Your task: Verbatim copy without images: return all of the data as it stands.

Records:
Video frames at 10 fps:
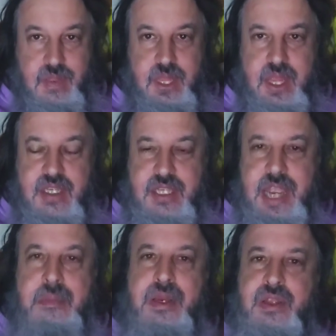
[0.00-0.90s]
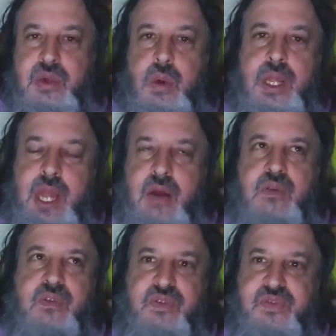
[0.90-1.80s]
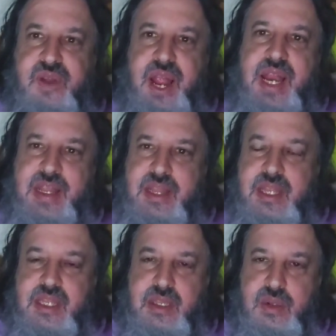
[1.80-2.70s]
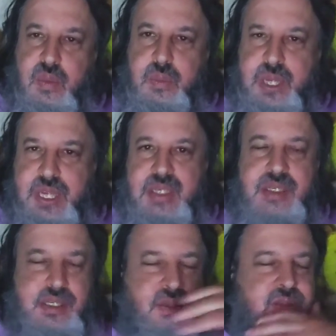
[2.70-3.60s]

the excitement is going out and finding the new pieces.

Finished exercise:
Video frames at 10 fps:
[0.00-0.90s]
[0.90-1.80s]
[1.80-2.70s]
[2.70-3.60s]

the excitement is going out and finding the new pieces.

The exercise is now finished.